EXERCISE DETAILS. Please set down the data word for word; images do not go in the copy.

INFORMATION SUPPLIED.
========================================================================
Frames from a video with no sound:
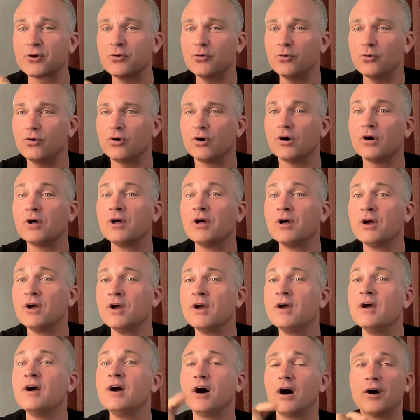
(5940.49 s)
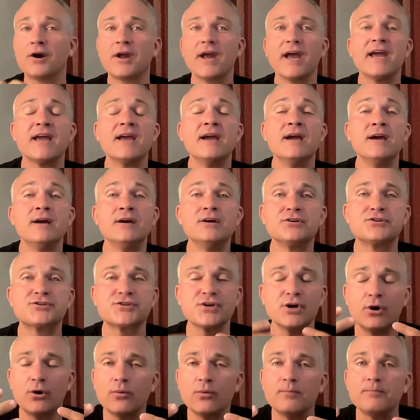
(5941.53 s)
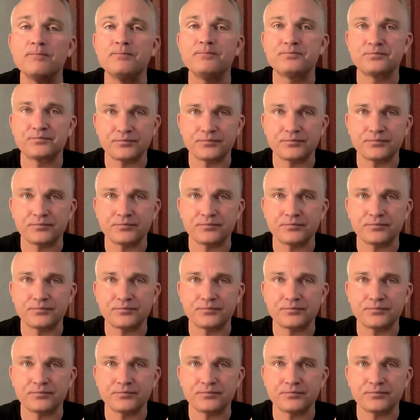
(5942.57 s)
cool. Okay, so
========================================================================
SOLUTION.
Frames from a video with no sound:
(5940.49 s)
(5941.53 s)
(5942.57 s)
cool. Okay, so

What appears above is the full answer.